[RECORDS FOR PROCESSING Boundary: Start]

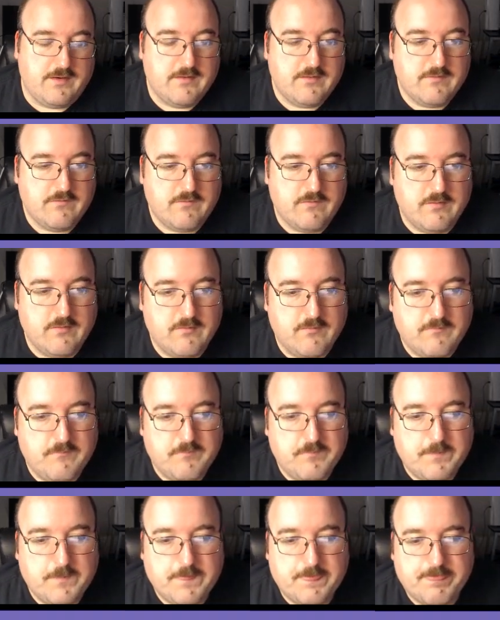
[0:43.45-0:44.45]
So
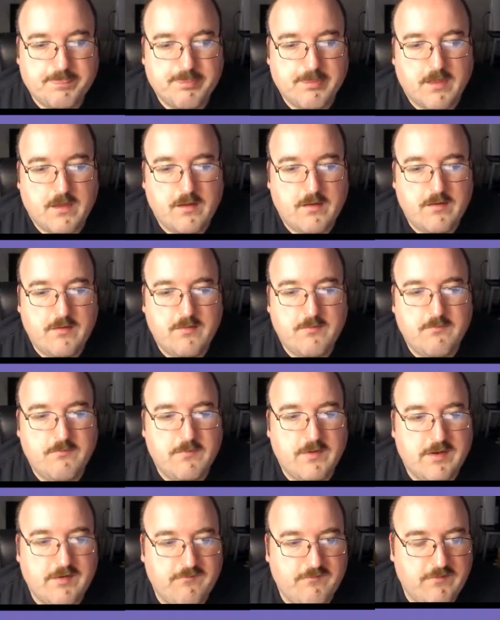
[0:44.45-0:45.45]

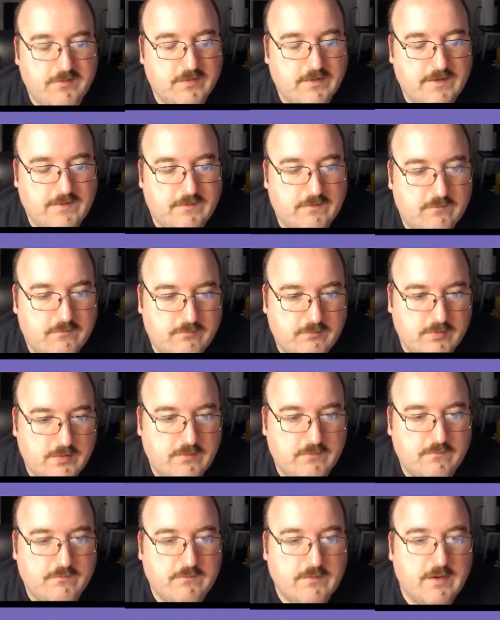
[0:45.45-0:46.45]
I feel like this one
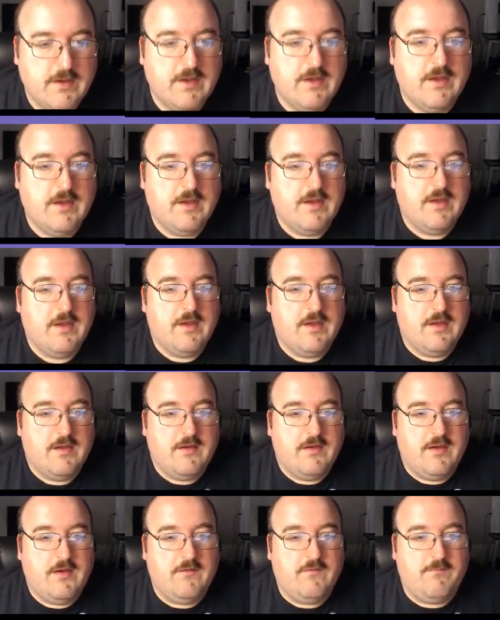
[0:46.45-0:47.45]

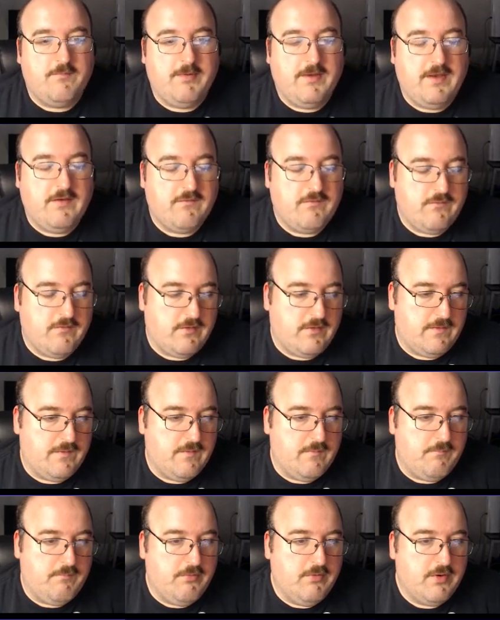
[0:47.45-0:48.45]
is based on the
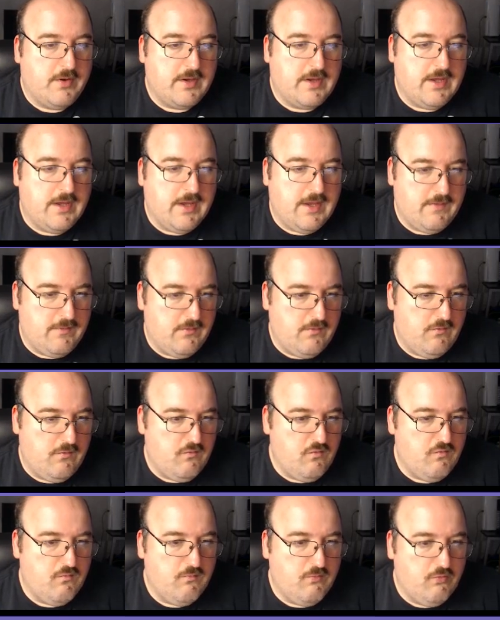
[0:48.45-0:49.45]
book and the new
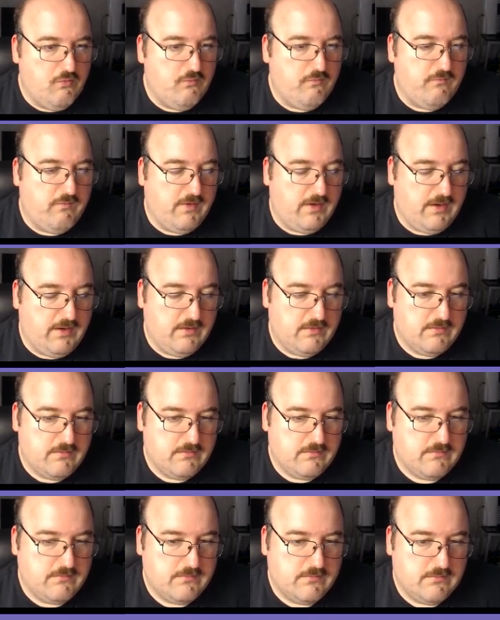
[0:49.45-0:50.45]
movie
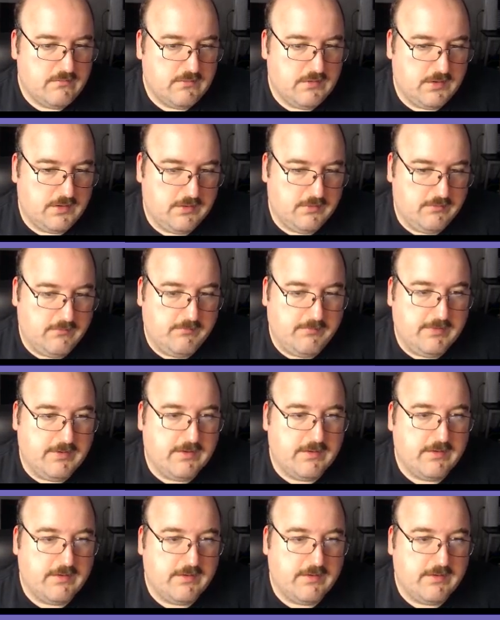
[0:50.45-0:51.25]
a little bit.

[RECORDS FOR PROCESSING Boundary: End]

WORK TO COMPLETE
Print the records exactly, every one. Leave out the pictures.

ANSWER SPACE
[0:43.45-0:44.45]
So
[0:44.45-0:45.45]

[0:45.45-0:46.45]
I feel like this one
[0:46.45-0:47.45]

[0:47.45-0:48.45]
is based on the
[0:48.45-0:49.45]
book and the new
[0:49.45-0:50.45]
movie
[0:50.45-0:51.25]
a little bit.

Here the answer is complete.